PROVIDED DATA Start Marker

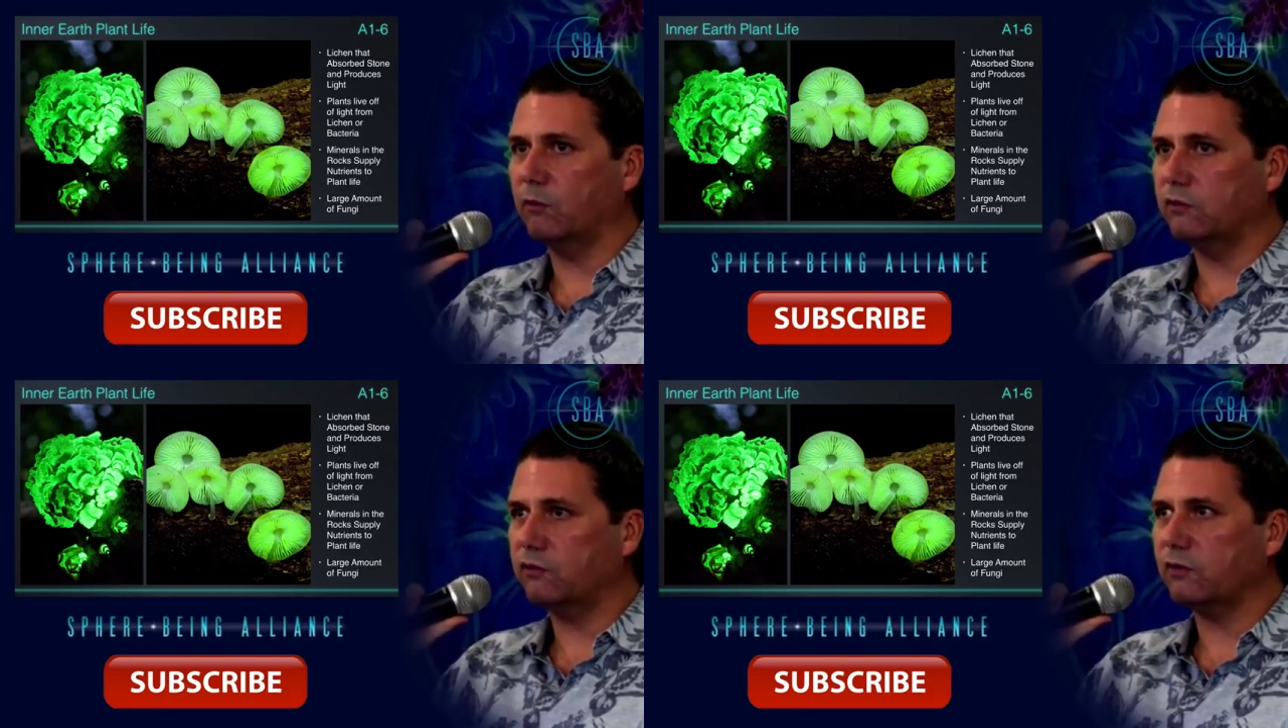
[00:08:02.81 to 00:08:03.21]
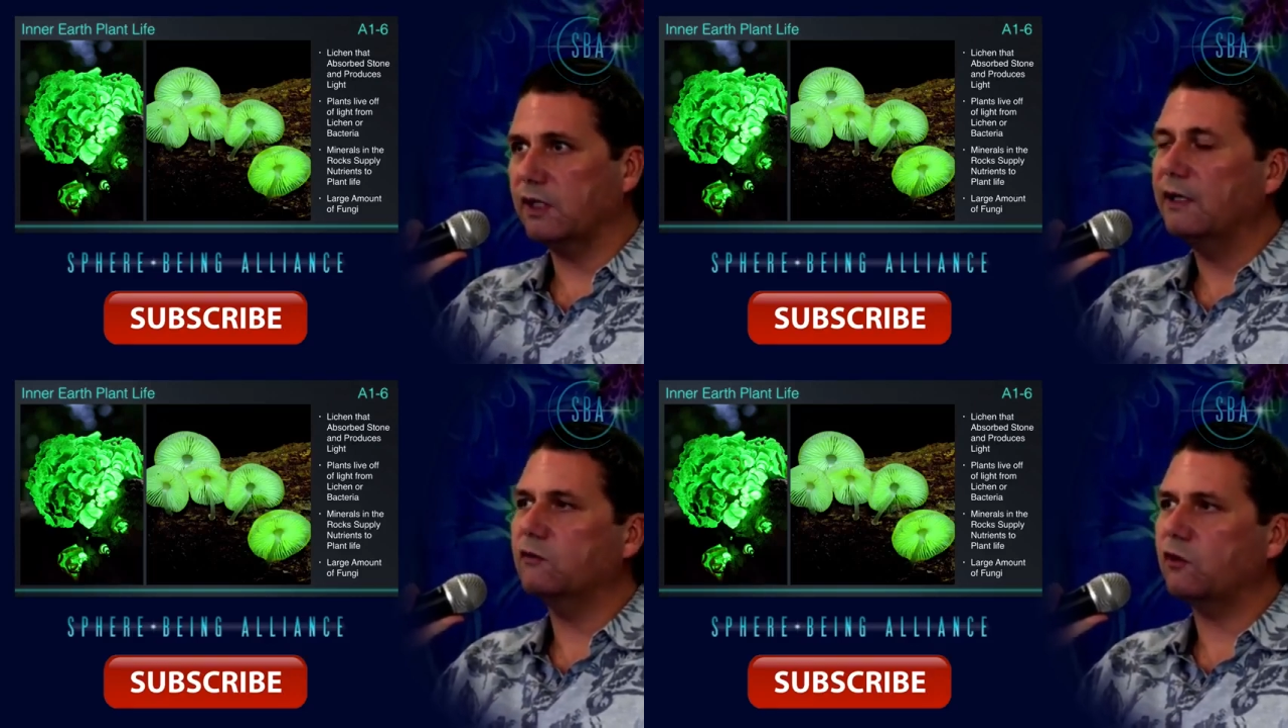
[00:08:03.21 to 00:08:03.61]
but it was
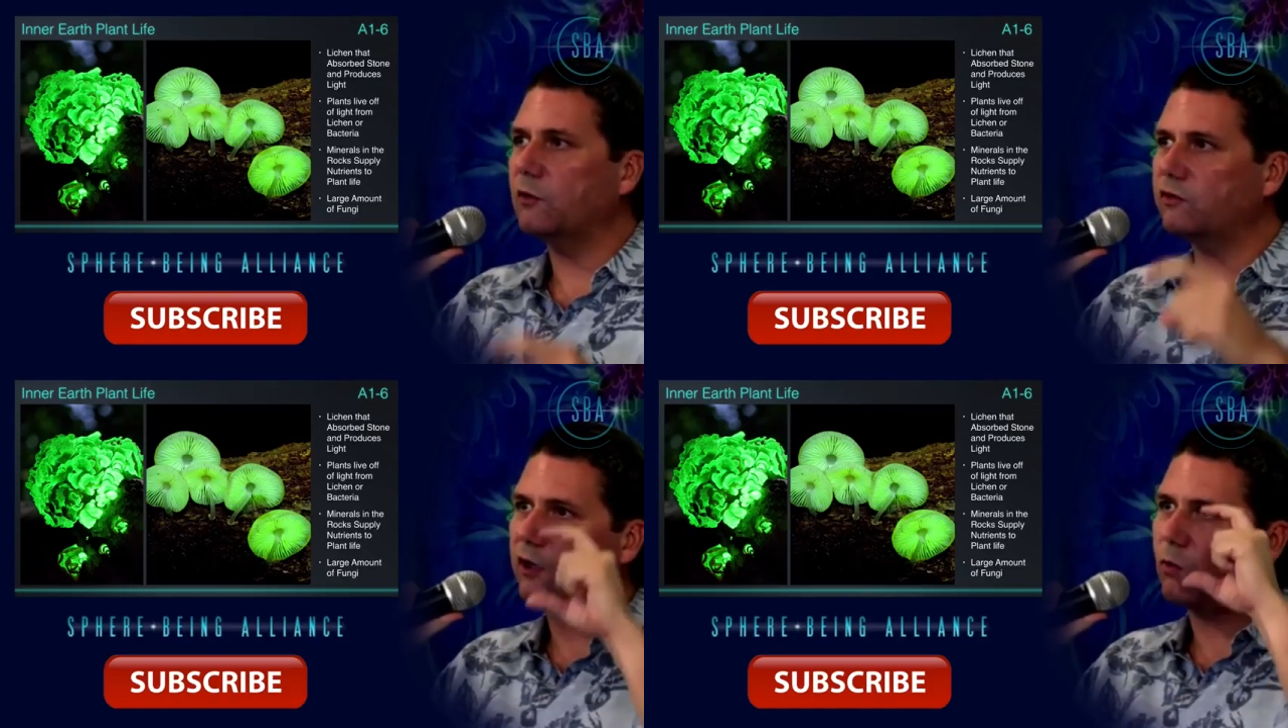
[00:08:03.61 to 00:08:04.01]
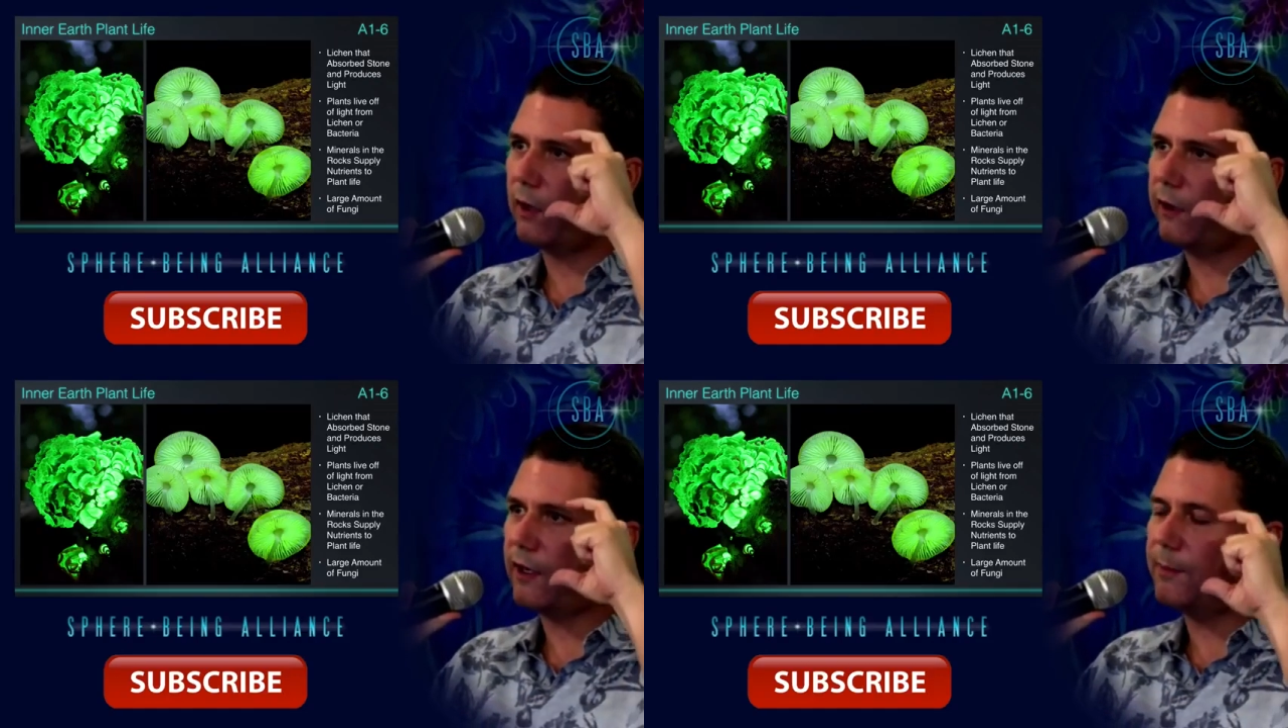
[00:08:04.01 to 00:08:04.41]
it was almost like
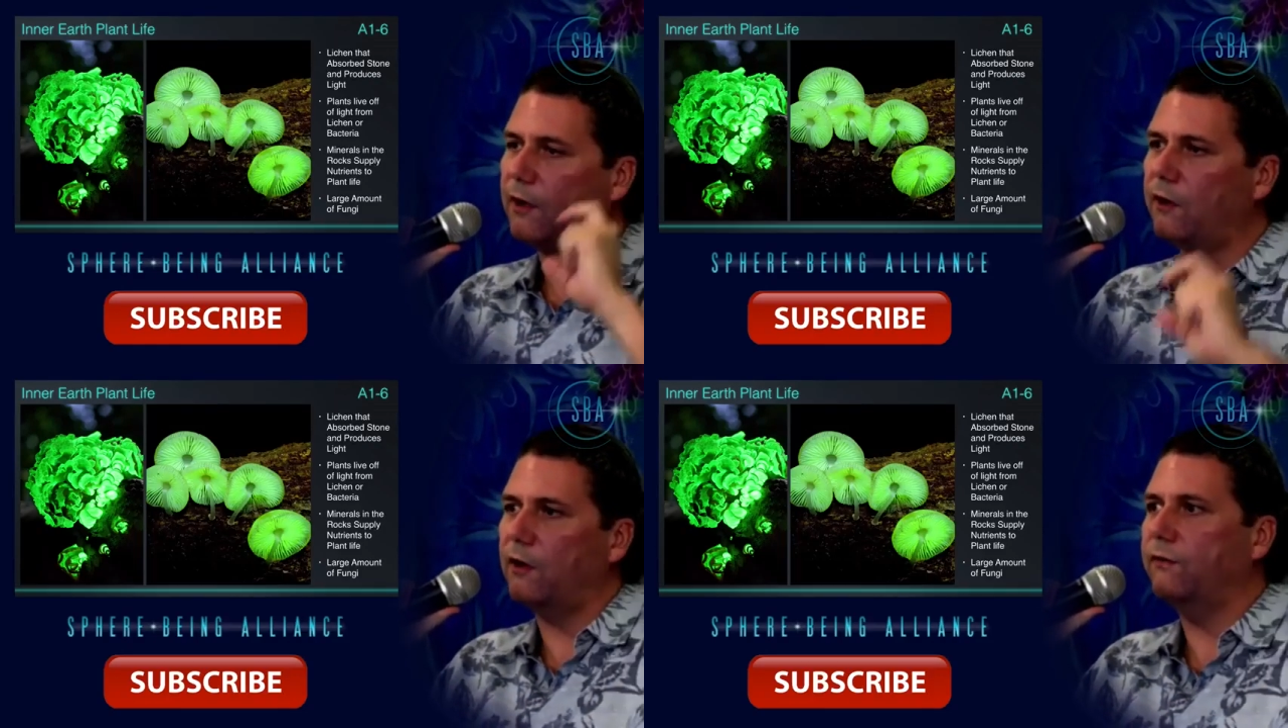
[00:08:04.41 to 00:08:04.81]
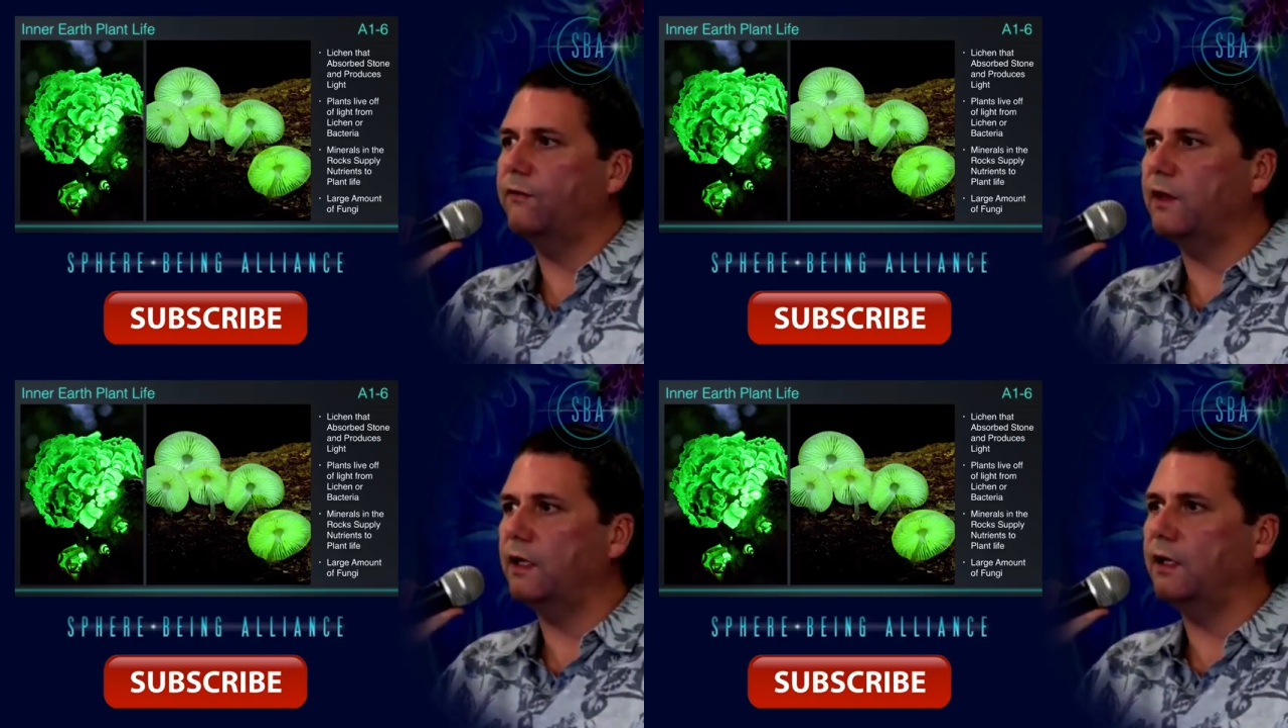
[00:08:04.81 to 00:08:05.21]
wearing a pair
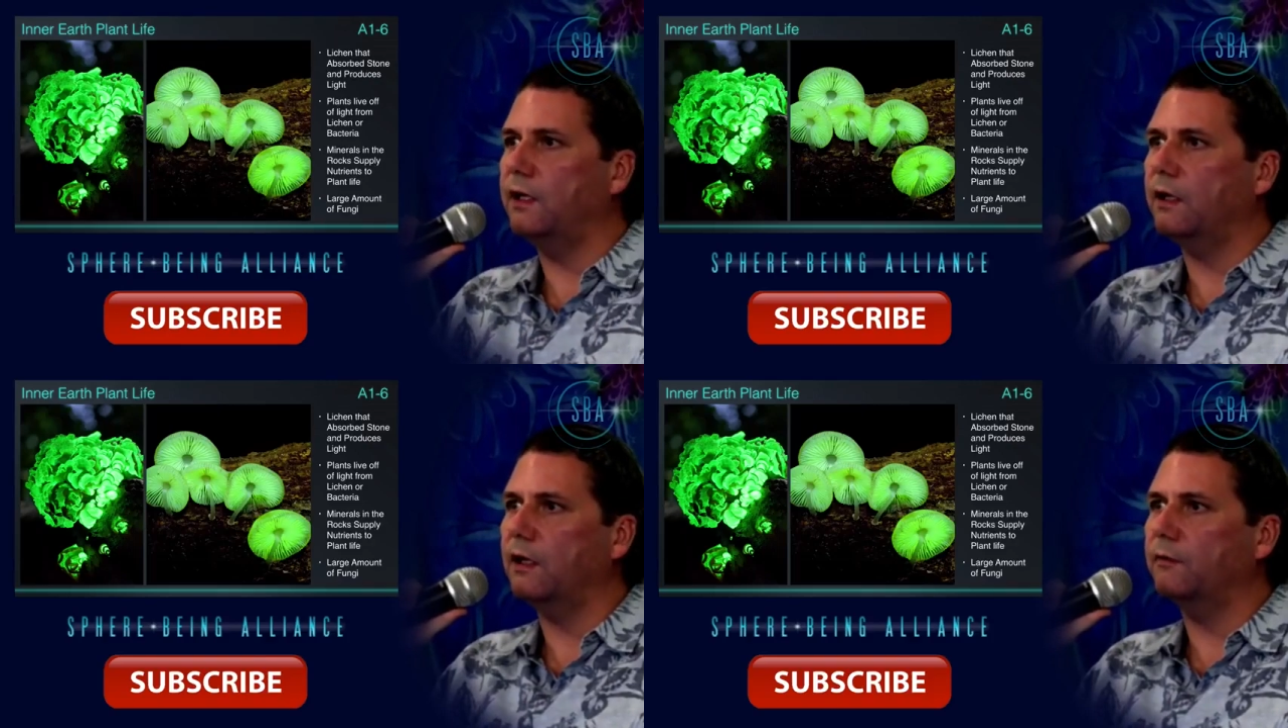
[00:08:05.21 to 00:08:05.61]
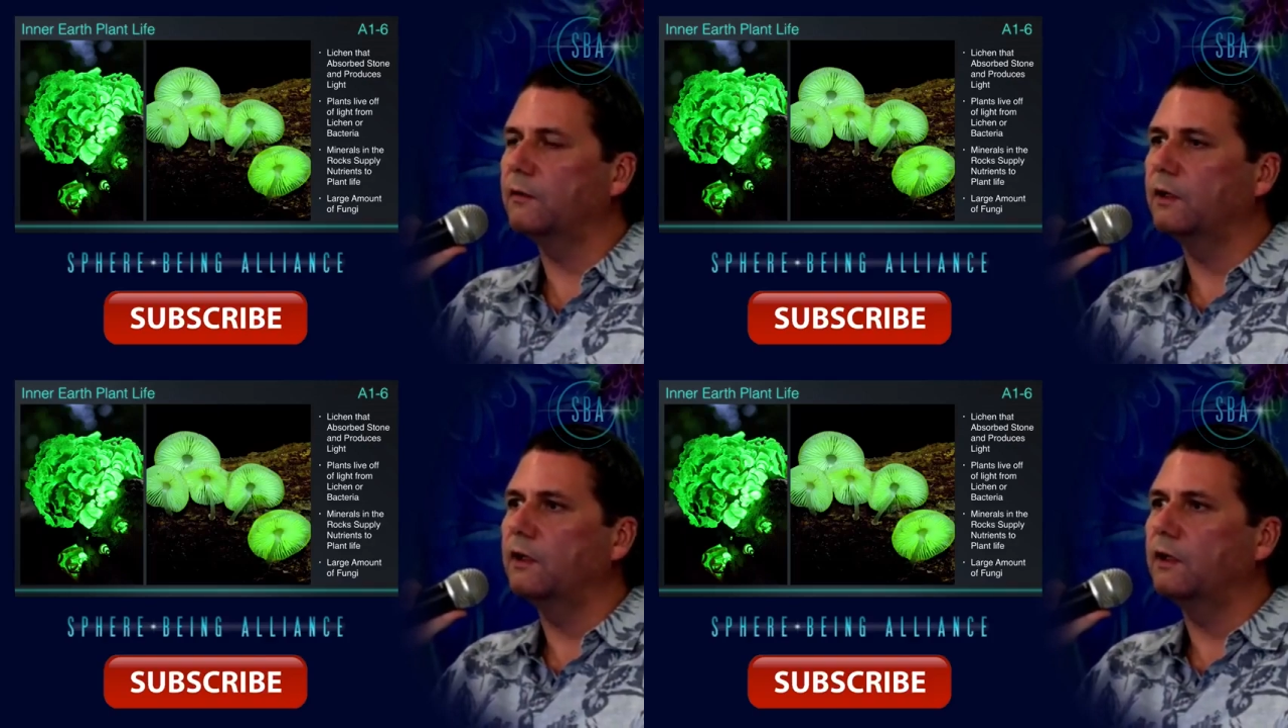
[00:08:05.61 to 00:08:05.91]
of the uh,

PROVIDED DATA End Marker

_WORK ITEM_: Could you write out the whole listing exactly, skipping every picture?

_ANSWER AREA_:
[00:08:02.81 to 00:08:03.21]
[00:08:03.21 to 00:08:03.61]
but it was
[00:08:03.61 to 00:08:04.01]
[00:08:04.01 to 00:08:04.41]
it was almost like
[00:08:04.41 to 00:08:04.81]
[00:08:04.81 to 00:08:05.21]
wearing a pair
[00:08:05.21 to 00:08:05.61]
[00:08:05.61 to 00:08:05.91]
of the uh,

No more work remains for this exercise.